En représailles, Netanyahou avait immédiatement ordonné, de manière unilatérale sans consulter le cabinet, la fermeture de l’espace aérien israélien aux vols à destination et en provenance de la Jordanie. L’ordre avait été transmis du bureau du Premier ministre par l’intermédiaire du ministère des Transports à l’Autorité de l’aviation civile dans un courrier électronique. Cette décision avait été prise en violation de l’accord de paix signé en 1994 avec la Jordanie mais Netanyahou n’avait pas mesuré les conséquences d’une décision irréfléchie. Le directeur de l’Autorité de l’aviation civile, Joel Feldschuh, avait tenté de temporiser en intervenant auprès du secrétaire du gouvernement, Tzachi Braverman.

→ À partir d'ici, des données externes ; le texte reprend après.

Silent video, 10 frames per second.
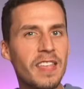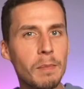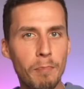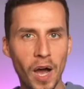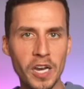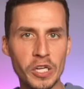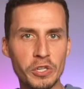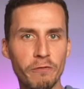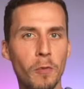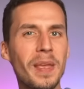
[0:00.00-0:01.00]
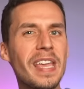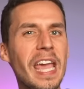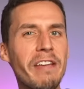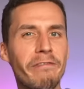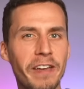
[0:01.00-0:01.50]
then punished for being
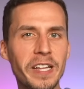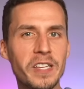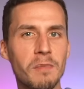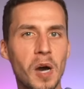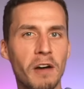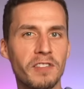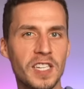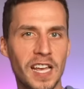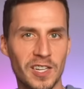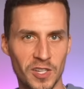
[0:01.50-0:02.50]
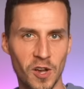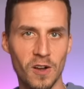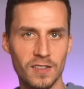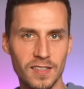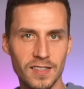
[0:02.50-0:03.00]
a victim of said
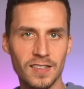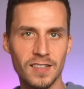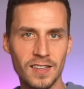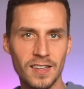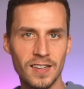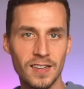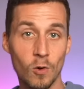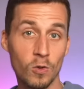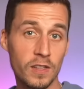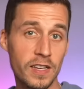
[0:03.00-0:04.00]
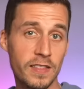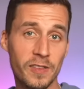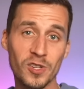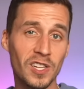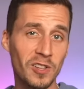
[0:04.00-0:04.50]
assault. Only
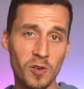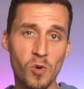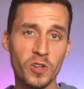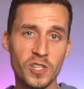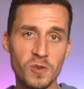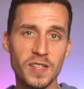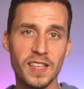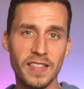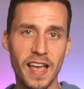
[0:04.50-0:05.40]
there's a little more to it than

Tous les dirigeants concernés par cette directive ont réussi à la suspendre car elle entrainait des dommages internationaux aux conséquences dramatiques. Le ministre de la Défense Benny Gantz a critiqué le Premier ministre car ses actions étaient «préjudiciables à la sécurité nationale d’Israël. Netanyahou est motivé par des motivations personnelles et politiques et ses actions vont à l’encontre des accords diplomatiques d’Israël. Cela montre simplement qu’il a complètement perdu sa capacité à faire preuve de discernement et qu’il fait tout pour veiller sur lui-même plutôt que sur le pays».

Dans cette affaire triste, Netanyahou sort perdant car, pour quelques gardes armés jordaniens de plus, il n’a pu effectuer la première visite officielle d’un dirigeant israélien aux Émirats pour rencontrer MbZ (Cheikh Mohammed ben Zayed). Des rumeurs avaient fait aussi état d’une rencontre avec le prince héritier saoudien MbS (Mohammed ben Salmane) et le Premier ministre soudanais Abdallah Hamdok. Netanyahou avait justement planifié son déplacement pour relancer sa campagne électorale en obtenant une promesse de relations officielles avec l’Arabie. Ces avancées politiques attendront des jours meilleurs. Les relations israélo-arabes entrent donc dans une phase de fortes turbulences.